Rose mécanique

Giorgio Buitoni

Ne le dites pas avec des fleurs...

J'ignore pourquoi les femmes n'offrent pas de fleurs aux hommes.

Depuis le cancer de papa, j'offre une rose blanche à Rachel toutes les semaines.

Rouges, elles signifient l'amour passionnel.

Roses : pudeur et fidélité.

Les blanches expriment un amour naissant et platonique.

Ce soir, Rachel est passée.

Mes roses sont souvent un peu fanées, rapport à ses visites aléatoires. Mais les épines lui plaisent. Même si, selon elle, le romantisme a tout d'une pathologie mentale :

— C'est adorable, cette fleur, mais j'ai l'impression qu'il y a une paire de menottes cachée à l'intérieur.

Ce qui me chagrine ?

Quand nous allons dans son studio, je ne trouve aucune trace de mes roses. Rachel ne possède aucun vase et mes fleurs sont fanées à son retour chez elle, dit-elle. Je lui ai proposé de lui offrir le vase de maman, elle a répondu : 

— Tu te prends pour Œdipe ?

Si ma mère a déménagé et m'a remis ce vase, c'est parce selon ses propres mots : « La maison familiale lui faisait l'effet d'un vieux chat qui n'en finissait  plus de mourir. » En décembre dernier, elle a vendu la maison, tout emballé dans des cartons et migré dans un trois pièces, 500 m plus loin. J'ai hérité de vieilles housses de couettes, de serviettes éponges datées de l'époque de son mariage avec papa – et du vase –, ça faisait des tours de voiture en moins à la déchetterie.
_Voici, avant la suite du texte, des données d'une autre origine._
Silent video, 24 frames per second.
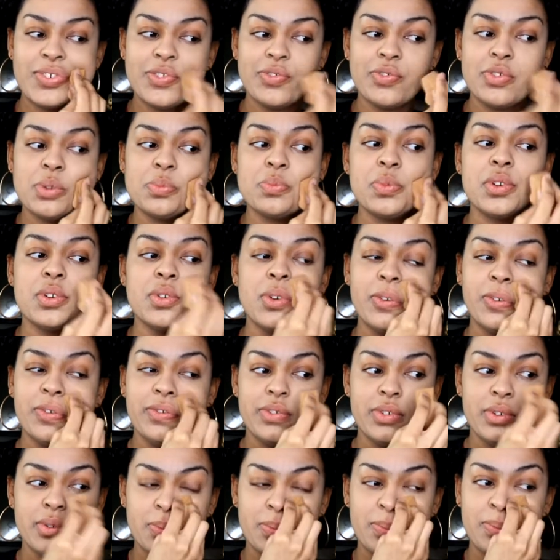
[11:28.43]
flip it
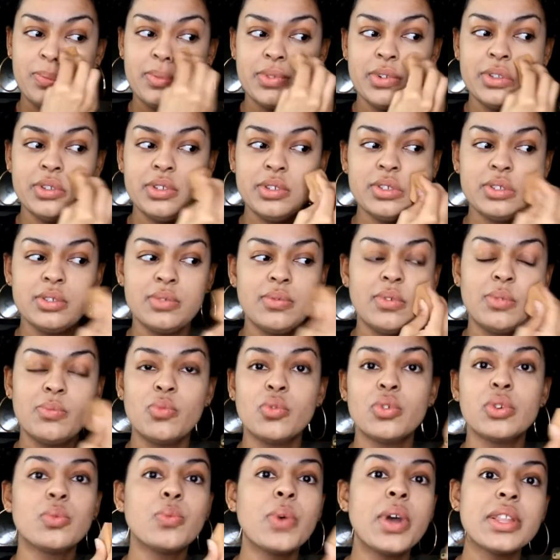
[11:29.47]
over where there's the
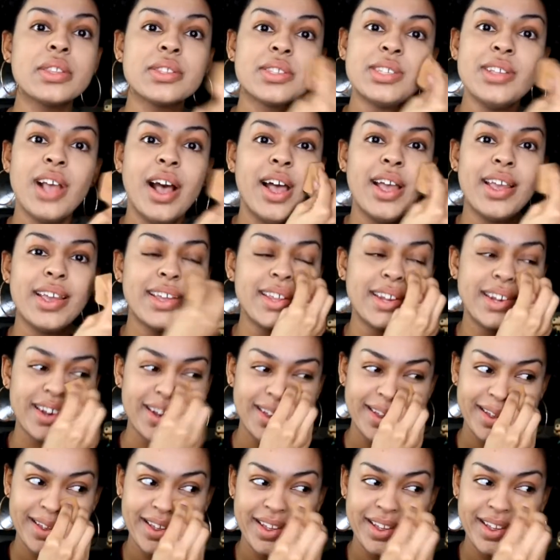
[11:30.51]
more wet side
Des raisons de pleurer aussi.

Ce vase, mon père l'avait offert à ma mère un 14 février.  Vingt années durant, tous les samedis, il avait rapporté du marché une rose rouge à maman. Elle remplissait le vase avec de l'eau fraîche, y enfichait la rose, puis retournait dans la cuisine piquer le poulet pour en faire couler la graisse sur les pommes de terre.
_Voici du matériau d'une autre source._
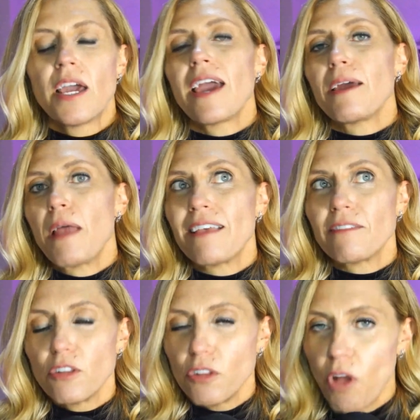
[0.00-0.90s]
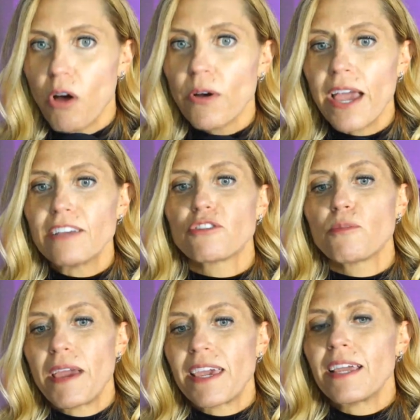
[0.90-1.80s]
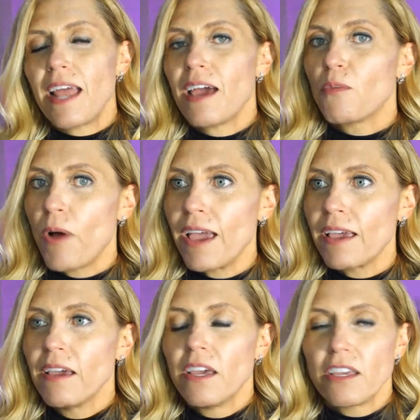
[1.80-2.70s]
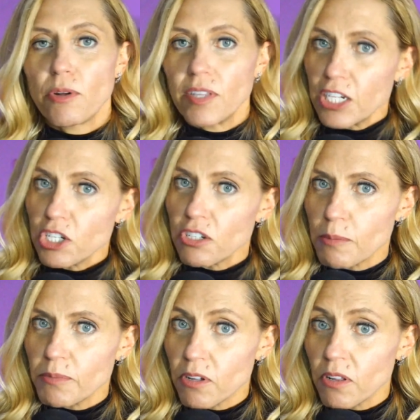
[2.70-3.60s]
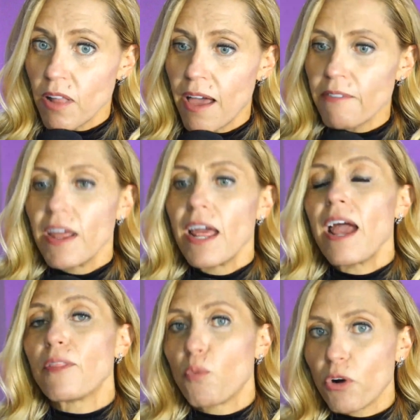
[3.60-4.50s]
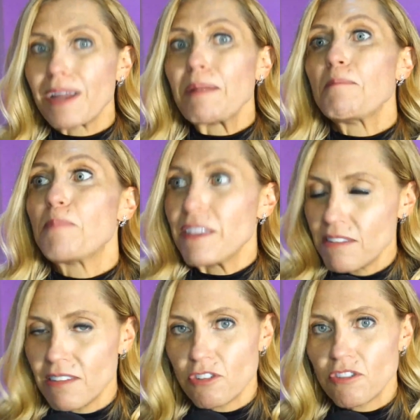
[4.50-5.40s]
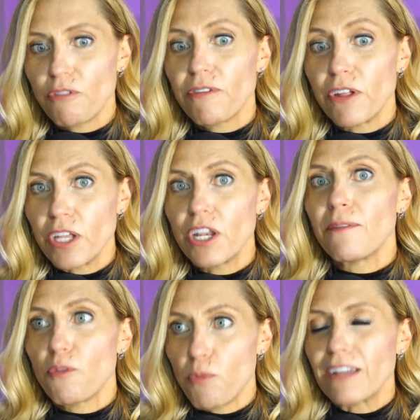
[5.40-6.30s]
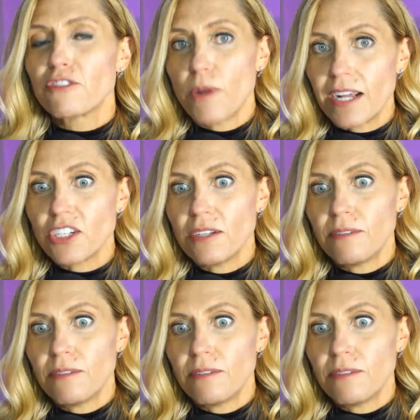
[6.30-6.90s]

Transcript: And as long as you're making headway, your relationship's still alive and the work and business are still feeling in the right direction.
J'ai dit à Rachel que ces souvenirs me semblaient bons.

A présent, quand je vais à la clinique, papa est maigre et fatigué. Il parle constamment de maman et change leur rencontre en romans feuilletons qui s'achèvent sur un baiser au clair de lune, piazza San Marco.

— Comme j'ai perdu du ventre, tu crois que ta mère me laisserait une seconde chance, Georges ?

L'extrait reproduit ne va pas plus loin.